Все это они выслушали очень внимательно и сказали мне, что все, что говорил джентльмен, сущая правда, что они действительно сами плохие христиане и никогда не говорили с своими женами о религии. «Да и подумайте, сэр, – вставил слово Вилль Аткинс, – как нам учить их религии? Ведь мы сами ничего не знаем. И потом, если б мы начали говорить с ними о Боге и Иисусе Христе, о небе и аде, они бы настолько высмеяли и спросили бы, верим ли во все это мы сами; а скажи мы им, что мы верим во все, о чем говорим, – например в то, что добрые люди идут на небо, а злые – к диаволу, – они бы, конечно, спросили, куда же мы сами намерены попасть – мы, верящие во все это и все-таки остающиеся злыми; ведь они же видят, какие мы. Одного этого довольно, чтобы сразу внушить им отвращение к религии. Нет, знаете, сэр, надо прежде самому стать религиозным, а потом уже браться учить других». – «Что же, Аткинс, я думаю, что твои слова справедливы, даже слишком справедливы», – сказал я и передал их священнику, который горел нетерпением узнать, в чем дело. «О! – воскликнул он. – Скажите ему, что, если он искренно раскаивается во всем, что он сделал дурного, его жене не нужно лучшего учителя, ибо научить других раскаянию может только тот, кто искренно кается сам. Пусть он только раскается, и тогда он сумеет объяснить своей жене, что есть Бог и что он не только справедливый воздаятель за добро и зло, но также существо милосердное, запрещающее мстить за обиды, что он бесконечно добр, долготерпелив и многомилостив и хочет не смерти грешника, но его покаяния и жизни; что он часто долго терпит и попускает злым и даже откладывает осуждение до последнего дня, когда каждому воздается по делам его; что если праведники не получают награды, а грешники – кары, пока не перейдут в иной мир, это-то и доказывает существование Бога и будущей жизни. А от этого он незаметно перейдет к учению о воскресении мертвых и Страшном суде. Пусть он только сам раскается, и он будет превосходным учителем для своей жены».
Все это я повторил Аткинсу, который выслушал меня очень серьезно и, как легко можно было заметить, был этим сильно взволнован. «Все это мне было известно и раньше, – сказал он, – и еще многое другое, но у меня не хватало бесстыдства проповедывать это своей жене, когда Бог и моя совесть знают, что я жил так, как будто никогда не слыхал о Боге и о будущей жизни; да и жена моя сама была бы свидетельницей против меня. Что уж тут говорить о раскаянии! (Он глубоко вздохнул, и слезы выступили на его глазах.) Для меня все кончено!»
Я перевел его ответ священнику слово в слово. Этот добрый благочестивый человек тоже не мог удержаться от слез, но, совладав с собою, сказал мне: «Предложите ему только один вопрос: доволен ли он тем, что ему уже поздно каяться, или же огорчен этим и желал бы, чтобы это было иначе?» Я прямо так и спросил Аткинса, и тот с жаром воскликнул: «Разве может человек быть доволен, зная, что ему предстоит вечная гибель?»
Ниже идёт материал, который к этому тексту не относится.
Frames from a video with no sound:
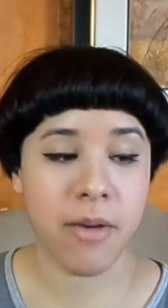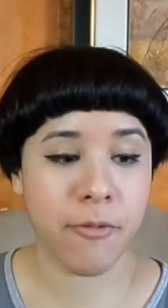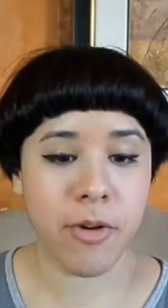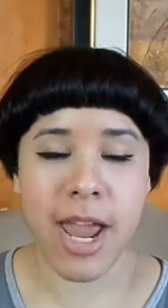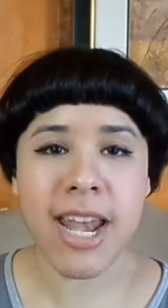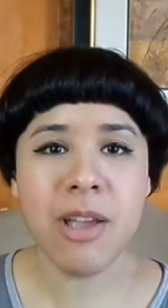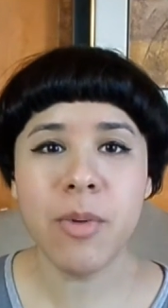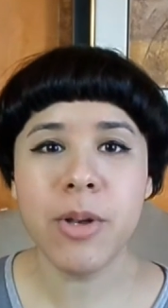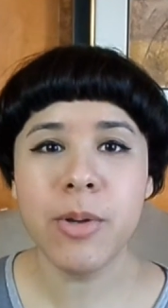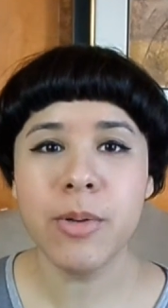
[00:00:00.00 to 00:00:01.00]
for
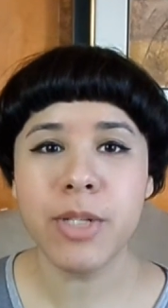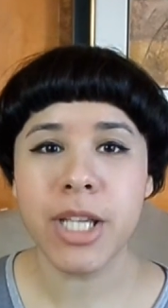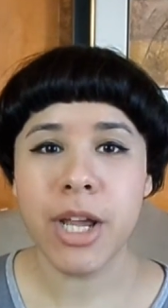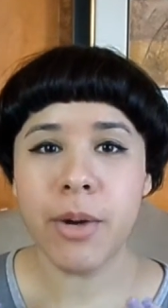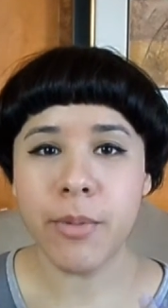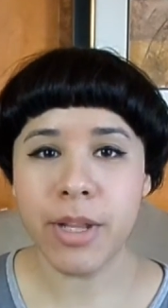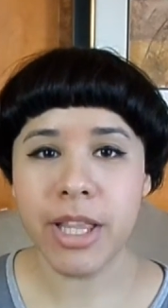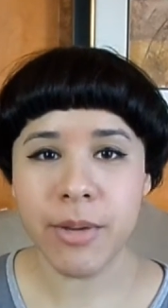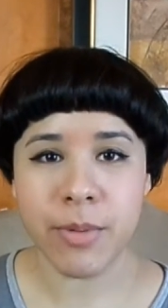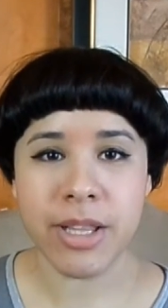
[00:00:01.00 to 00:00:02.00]
anyone who's
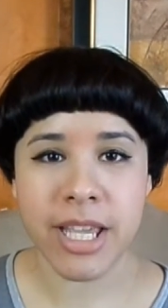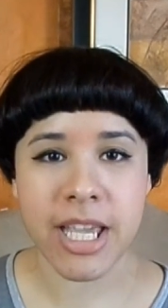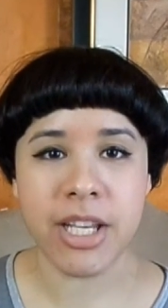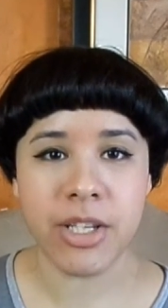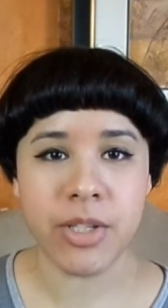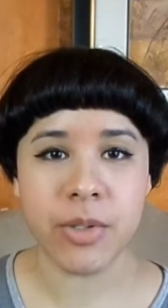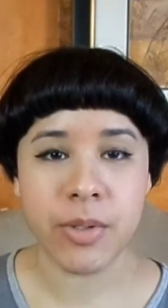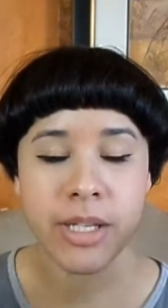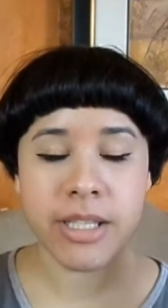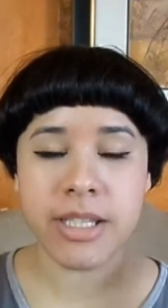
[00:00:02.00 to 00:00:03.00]
really, really into
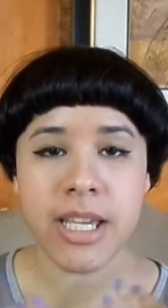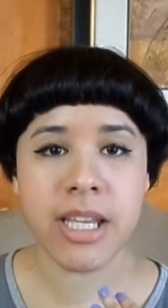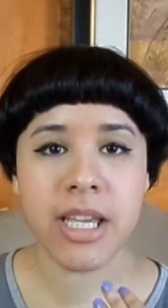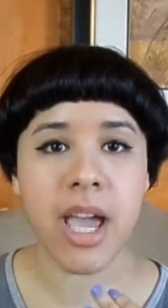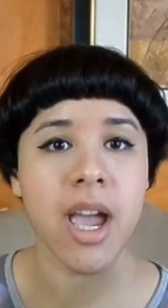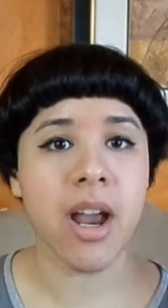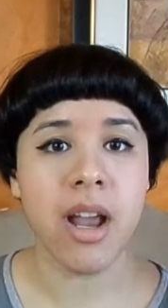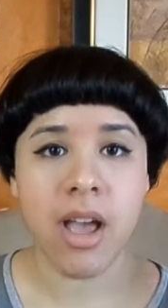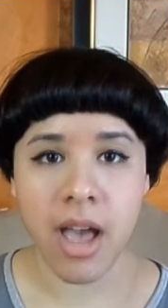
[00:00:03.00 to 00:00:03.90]
skincare,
Когда я передал все это священнику, он с глубокой грустью на лице покачал головой и, быстро обернувшись ко мне, сказал: «Если так, можете уверить его, что еще не поздно; Христос ниспошлет в его душу раскаяние, а нам, слугам Христовым, заповедано проповедовать милосердие во все времена от имени Христа-Спасителя всем, кто искренно кается; значит, никогда не поздно раскаяться».
Я все это сказал Аткинсу, и он выслушал меня очень внимательно, но не стал слушать дальнейших речей священника, обращенных к его товарищам, а сказал, что пойдет и поговорит с женой. Говоря с остальными, я заметил, что они были поразительно невежественны по части религии и в этом отношении очень напоминали меня в то время, как я убежал из отцовского дома; однако же никто из них не уклонялся от беседы, и все торжественно обещали переговорить с женами и попытаться убедить их перейти в христианство.